Re: What to do with finished work *PIC*

John K Jordan
>>>What do you do?

Good question! I know others with the same problem - one guy's house had every horizontal surface covered, added shelves covered, and the walls mostly covered. He wife was about to give HIM away!

I keep enough things to show others including students to give them ideas, to remind me of shapes, a few things I really like, and one thing I spent about 100 hours on. I also keep some things from other turners. Most of this is in a display cabinet in my shop except for a very few things in the house, mostly things we use such as platters.

I give away almost everything I make. There have been enough weddings, birthdays, and Christmases to make this work. (If you wrap it and give it they can hardly argue with you!)

Other great places to give turnings are assisted living homes, elderly and lonely people living alone, churches, personal doctors, dentists. Bowls and small platters sized for candy, envelopes, little toys for children's trinkets are best.

One thing about gifts: people rarely have room in their houses or apartments for big things to display, especially if they already have a big thing or two on display. In my own house I kept two platters, one about 20" and one smaller. We use the 14" platter often but have only used the 20" once or twice - it's just too big for most things.

Some examples (sorry, I'm addicted to photos):

I make smaller "squarish" dished platters that are far more useful for us. These are 8-10" across and make (apparently) highly appreciated wedding and housewarming gifts. I took this one to Italy and gave it to the family who invited us and gave us a private tour of the northern part of the country (the wood is from Ellis):

(I gave a similar one made from walnut burl to the grandmother.)

I've had people try to buy these but they are easy enough to make and the wood I use is easy to get so I give them away.

I sometimes make smaller things and offer them in a little game at extended family Christmas times. Things like hand mirrors, ring keepers, lidded boxes, salt and pepper grinders, Christmas ornaments, and more are always the targets of lively competition.
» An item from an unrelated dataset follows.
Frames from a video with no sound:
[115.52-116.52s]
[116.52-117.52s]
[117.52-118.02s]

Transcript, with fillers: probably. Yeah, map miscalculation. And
Conductor's batons make good presents for band directors. Gavels are good presents for clubs and your favorite judge!

I have made hundreds of small finger tops, popular with big people and other children. I've sent 50 at a time with a missionary who used them in a program at a Romanian orphanage. The kids in my kindergarten class get one each year. I carry a pocket full when traveling and have met and conversed with many interesting people - I've given them to shop keepers, woodworkers, B&B keepers, children, etc. I've met new friends that way, some pen pals, and have visited some on return trips.
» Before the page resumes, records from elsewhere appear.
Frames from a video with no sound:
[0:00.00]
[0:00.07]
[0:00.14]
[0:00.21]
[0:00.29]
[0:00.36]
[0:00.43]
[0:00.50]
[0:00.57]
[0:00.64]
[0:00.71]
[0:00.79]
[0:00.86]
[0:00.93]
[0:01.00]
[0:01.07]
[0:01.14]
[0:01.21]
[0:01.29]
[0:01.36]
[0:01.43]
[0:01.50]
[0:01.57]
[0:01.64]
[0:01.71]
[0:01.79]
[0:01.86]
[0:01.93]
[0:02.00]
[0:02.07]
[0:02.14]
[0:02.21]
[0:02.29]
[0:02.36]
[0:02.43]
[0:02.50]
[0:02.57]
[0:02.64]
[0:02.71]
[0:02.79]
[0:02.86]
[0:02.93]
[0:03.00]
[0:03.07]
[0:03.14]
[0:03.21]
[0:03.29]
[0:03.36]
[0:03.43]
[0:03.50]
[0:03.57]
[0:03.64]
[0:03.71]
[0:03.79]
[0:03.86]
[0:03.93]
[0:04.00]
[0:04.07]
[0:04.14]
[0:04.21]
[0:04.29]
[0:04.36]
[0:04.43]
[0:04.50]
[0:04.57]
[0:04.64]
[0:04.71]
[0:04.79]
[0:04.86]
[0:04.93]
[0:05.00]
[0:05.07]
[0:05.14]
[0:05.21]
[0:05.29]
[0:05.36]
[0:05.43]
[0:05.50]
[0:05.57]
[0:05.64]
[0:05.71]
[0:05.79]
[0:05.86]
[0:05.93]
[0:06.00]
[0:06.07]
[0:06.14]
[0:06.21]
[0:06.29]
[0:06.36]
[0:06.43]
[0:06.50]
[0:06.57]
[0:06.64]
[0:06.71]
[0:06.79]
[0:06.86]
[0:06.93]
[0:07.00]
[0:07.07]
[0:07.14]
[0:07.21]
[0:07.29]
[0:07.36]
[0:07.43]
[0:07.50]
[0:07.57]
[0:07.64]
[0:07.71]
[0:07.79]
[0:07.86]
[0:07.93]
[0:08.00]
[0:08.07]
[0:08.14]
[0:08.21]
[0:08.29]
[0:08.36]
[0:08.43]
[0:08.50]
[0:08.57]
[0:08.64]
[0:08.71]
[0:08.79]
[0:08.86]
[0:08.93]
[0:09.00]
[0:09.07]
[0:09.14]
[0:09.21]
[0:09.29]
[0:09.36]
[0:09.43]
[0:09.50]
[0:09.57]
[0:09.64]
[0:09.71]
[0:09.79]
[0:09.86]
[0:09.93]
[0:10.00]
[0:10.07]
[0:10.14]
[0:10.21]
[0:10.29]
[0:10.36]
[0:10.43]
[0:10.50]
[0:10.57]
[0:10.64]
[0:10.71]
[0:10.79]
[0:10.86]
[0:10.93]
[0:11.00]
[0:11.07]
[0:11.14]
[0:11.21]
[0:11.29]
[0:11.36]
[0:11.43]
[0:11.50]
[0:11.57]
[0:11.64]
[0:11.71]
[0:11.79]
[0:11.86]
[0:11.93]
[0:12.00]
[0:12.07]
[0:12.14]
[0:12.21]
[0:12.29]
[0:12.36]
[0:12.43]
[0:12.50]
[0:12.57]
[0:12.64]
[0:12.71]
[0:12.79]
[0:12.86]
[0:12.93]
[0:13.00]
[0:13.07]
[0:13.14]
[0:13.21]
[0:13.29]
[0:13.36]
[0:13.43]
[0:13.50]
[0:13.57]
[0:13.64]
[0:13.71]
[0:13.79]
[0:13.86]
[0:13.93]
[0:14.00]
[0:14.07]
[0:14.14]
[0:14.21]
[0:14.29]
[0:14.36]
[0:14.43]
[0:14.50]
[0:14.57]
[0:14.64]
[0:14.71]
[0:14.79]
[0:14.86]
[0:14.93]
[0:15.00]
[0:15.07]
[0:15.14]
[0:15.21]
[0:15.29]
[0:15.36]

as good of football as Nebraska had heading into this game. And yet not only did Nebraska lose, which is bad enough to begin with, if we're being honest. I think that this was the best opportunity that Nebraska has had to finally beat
Many people make Christmas ornaments to sell for charities. Our turning club brought in around $4000 the last few years to benefit the local Children's hospital. Other clubs have similar programs.

I (and many others) make Beads of Courage boxes to give to the programs that give them to seriously ill children, mostly cancer patients. This is a great way to use your talents. (http://www.woodturner.org/?page=2015Charitable)

I didn't see where you said but if you primarily make larger bowls and form for display, you might consider branching out into smaller and sometimes functional things. Some need different skills than bowl-turning but those are well worth acquiring. Smaller things have other advantages too: the wood goes further, even expensive exotics are affordable in small pieces, more species can be stored in the same space, far safer - no danger if one comes off the lathe, healthier without clouds of sanding dust, quicker to turn, less time cleaning up knee-high piles of shavings - since you can often make more smaller things you can make more people happy!

I rarely make things to sell, only magic wands and another similar spindle turning. However, some people make things just for sale and some apparently sell most of them and have to rush to make more for the next show!

BTW, the magic wands make wonderful gifts too. Lots of adults like them; I've even given some to well-known woodturners.